#### About this task:
The expected answer is every line from the material below that has the word "frames".
######
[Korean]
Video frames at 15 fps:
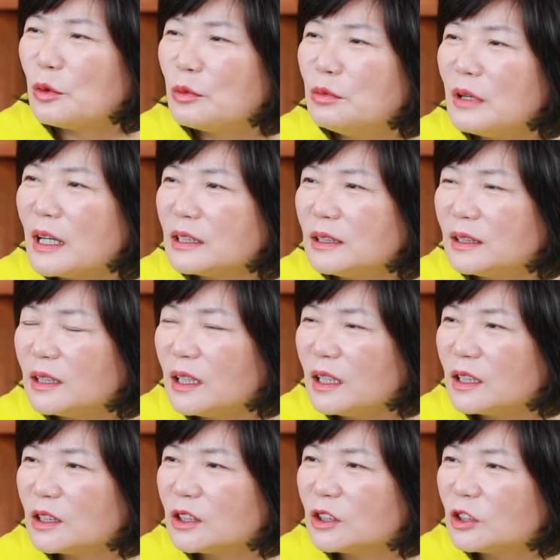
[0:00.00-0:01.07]
공부하실
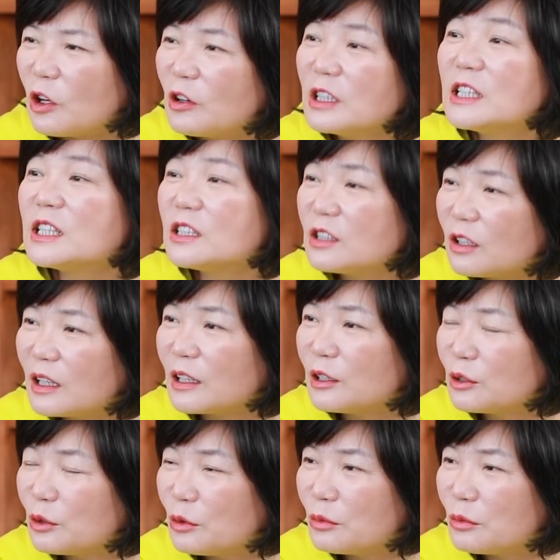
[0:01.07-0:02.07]
때 정치 철학을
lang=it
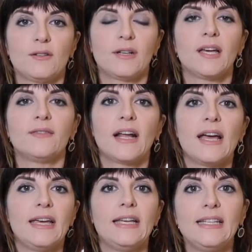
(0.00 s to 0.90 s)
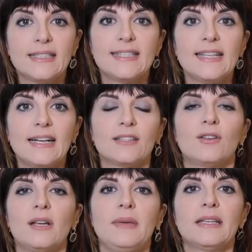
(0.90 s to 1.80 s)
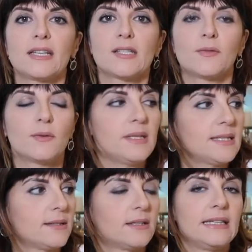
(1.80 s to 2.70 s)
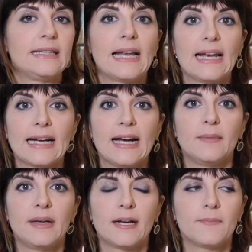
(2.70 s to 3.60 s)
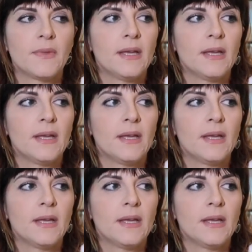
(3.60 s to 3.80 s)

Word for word: che avrei iniziato la mia trasformazione dalla camera.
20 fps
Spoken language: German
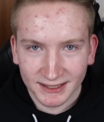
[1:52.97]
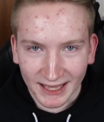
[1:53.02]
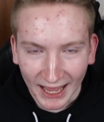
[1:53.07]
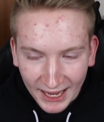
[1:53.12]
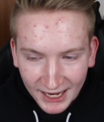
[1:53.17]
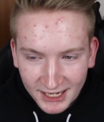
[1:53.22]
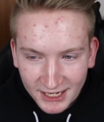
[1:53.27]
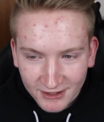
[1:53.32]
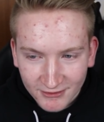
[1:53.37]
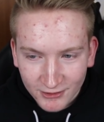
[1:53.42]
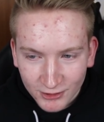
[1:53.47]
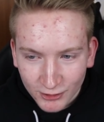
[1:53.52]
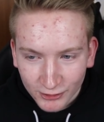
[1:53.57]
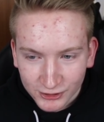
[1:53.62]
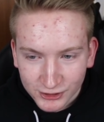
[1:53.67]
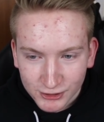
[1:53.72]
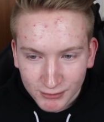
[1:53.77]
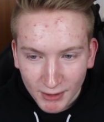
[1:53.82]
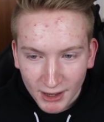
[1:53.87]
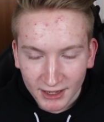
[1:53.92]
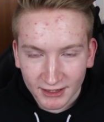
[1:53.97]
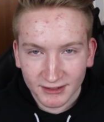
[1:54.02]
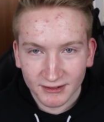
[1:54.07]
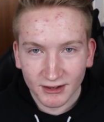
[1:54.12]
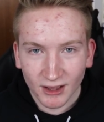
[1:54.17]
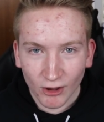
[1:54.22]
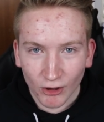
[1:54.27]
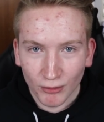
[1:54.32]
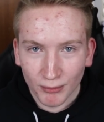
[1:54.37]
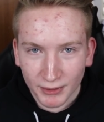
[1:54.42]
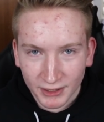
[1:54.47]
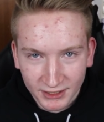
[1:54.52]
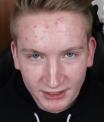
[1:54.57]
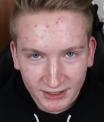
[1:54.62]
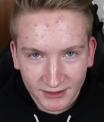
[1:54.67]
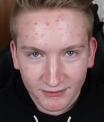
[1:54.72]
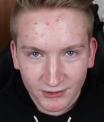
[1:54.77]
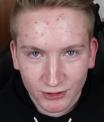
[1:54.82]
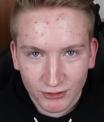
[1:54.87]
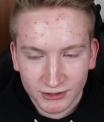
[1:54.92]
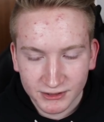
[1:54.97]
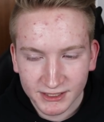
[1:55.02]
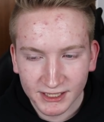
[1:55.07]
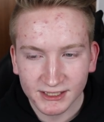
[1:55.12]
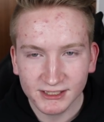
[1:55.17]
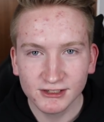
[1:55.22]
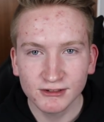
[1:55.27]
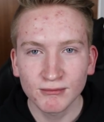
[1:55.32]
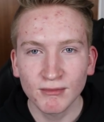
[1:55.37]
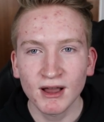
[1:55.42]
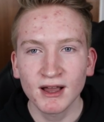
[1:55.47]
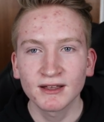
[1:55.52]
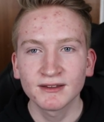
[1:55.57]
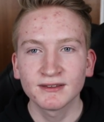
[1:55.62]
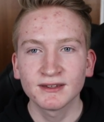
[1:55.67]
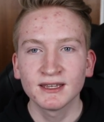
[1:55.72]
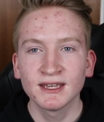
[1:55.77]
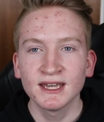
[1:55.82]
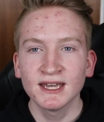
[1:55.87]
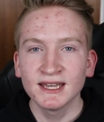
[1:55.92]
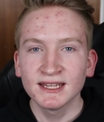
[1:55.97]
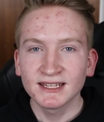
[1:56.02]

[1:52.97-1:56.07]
geile Videos zu machen, auch mehrere Videos jetzt zu machen.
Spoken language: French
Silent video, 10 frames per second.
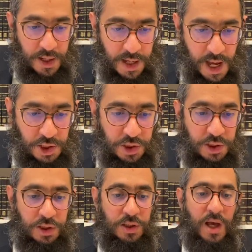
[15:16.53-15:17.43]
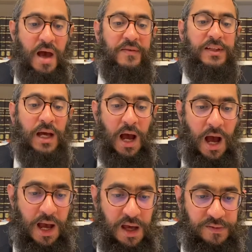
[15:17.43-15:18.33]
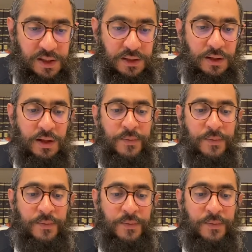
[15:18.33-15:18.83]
Rashi, Eved, Ha Eved.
######
#### Finished task:
Video frames at 15 fps:
Silent video, 10 frames per second.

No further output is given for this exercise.